Saturday, 19 May 2007

Animal Dreams by Barbara Kingsolver

I struggled with this book. I have tried several times to get beyond the first 60 pages, but can't. A huge shame, but there is something about the way the author writes that I struggle with. I had similar feelings with another novel by the same author.

Blue Slipper Bay by Wendy K Harris

Started this book, while sitting in the departure lounge at Bristol airport sipping a iced mocha from Starbucks, complete with cream, to cheer me up for a delayed flight. That was Tuesday evening and by Wednesday night, in Leeds I had finished the book. It certainly helped by heartburn from having dinner on Tuesday night so late!

The book was lovely, a very gentle story and one that I really enjoyed. My only disappointment was that I had not read the first book, but no matter. The characters were warm and felt very real, and the emotions displayed in the book by Sophie & Nick could easily be identifiable.
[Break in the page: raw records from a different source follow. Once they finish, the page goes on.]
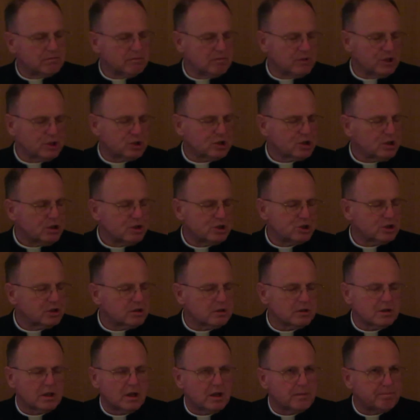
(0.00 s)

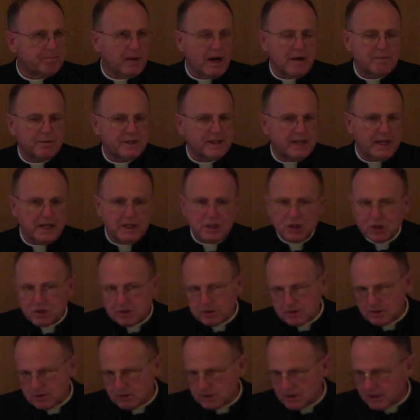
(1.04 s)
liturgical
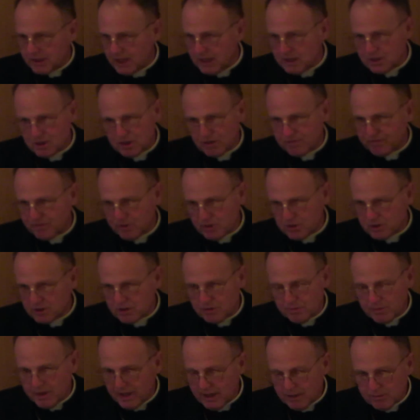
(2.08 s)
abominations against the First
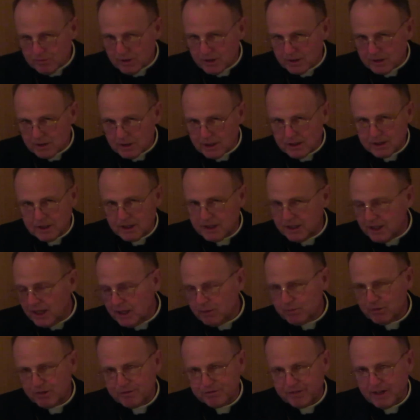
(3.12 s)
Commandment in the
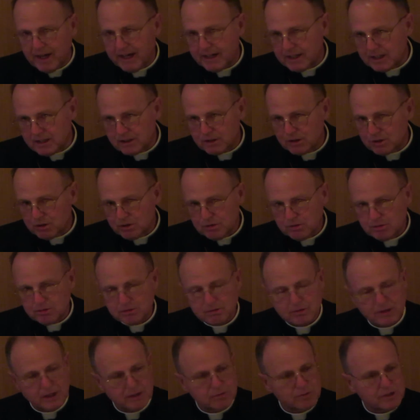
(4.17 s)
name of Vatican II,
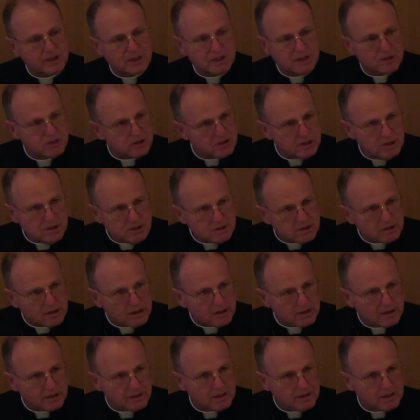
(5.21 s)
namely Assisi,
Looking forward to reading the next in the trilogy.

Saturday, 12 May 2007

Welcome to the Great Mysterious by Lorna Landvik

I wasn't convinced that I was enjoying this books, then all of a sudden I was caught up in the depths of the book, enjoying as a Geneva starts to bond and feel comfortable with her Nephew Rick. Like , I found that there were a few laughs and tears.

Thursday, 10 May 2007

The Boy Who Loved Anne Frank: A Novel by Ellen Feldman

This book was a work of fiction based upon a true event, and I was mid way through the book before I re-read the dust jacket. The families of Peter and Anne went into hiding in Holland during World War Two. During that time Anne kept a diary and both amazingly and sadly the book survived the horrors of the War, whereas the only surviver of the two families was infact Anne's father.
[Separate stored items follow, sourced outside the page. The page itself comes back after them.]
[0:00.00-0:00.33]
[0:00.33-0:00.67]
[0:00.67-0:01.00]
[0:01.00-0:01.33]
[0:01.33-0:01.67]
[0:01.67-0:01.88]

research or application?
In the book, we follow the life of Peter. How he would have coped and rebuilt his life; and found someways of dealing with being the survivor, when all his loved ones did not. In the book, Peter is wrestling with his inner self; he pretends that he is not Jewish, builds a wall of silence that even his wife and business partner can not break through.
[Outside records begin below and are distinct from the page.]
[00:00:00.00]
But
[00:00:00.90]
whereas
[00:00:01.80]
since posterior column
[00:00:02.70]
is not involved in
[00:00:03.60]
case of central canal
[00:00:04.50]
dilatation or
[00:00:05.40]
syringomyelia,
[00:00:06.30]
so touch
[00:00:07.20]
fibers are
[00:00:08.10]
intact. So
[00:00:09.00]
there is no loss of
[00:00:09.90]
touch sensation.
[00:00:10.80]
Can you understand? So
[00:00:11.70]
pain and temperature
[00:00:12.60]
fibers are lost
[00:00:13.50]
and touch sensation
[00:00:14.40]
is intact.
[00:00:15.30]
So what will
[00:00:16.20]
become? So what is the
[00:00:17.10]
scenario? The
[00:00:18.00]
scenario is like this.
This is a well pulled together, thought provoking book and one based on the word IF.

Tuesday, 8 May 2007

The Friday Night Knitting Club by Kate Jacobs

The gentle story of Georgia and her daughter Dakota. Georgia is a single mum. James, Dakota's father moved from the USA to France and Georgia was left to raise their baby alone. Through a meeting with a lady in the park she starts Walker and Daughter a yarn shop, which is the venue for the Friday Knitting Club. Life is calm and progressive, until James re enters their lives and wants to get to know his daughter. Just as things start to develop between Georgia and James, something dreadful happens, which leaves the family and friends of Georgia devastated. A really good book, interspersed with knitting pattens and recipes. This is the story of determination, friendship and love.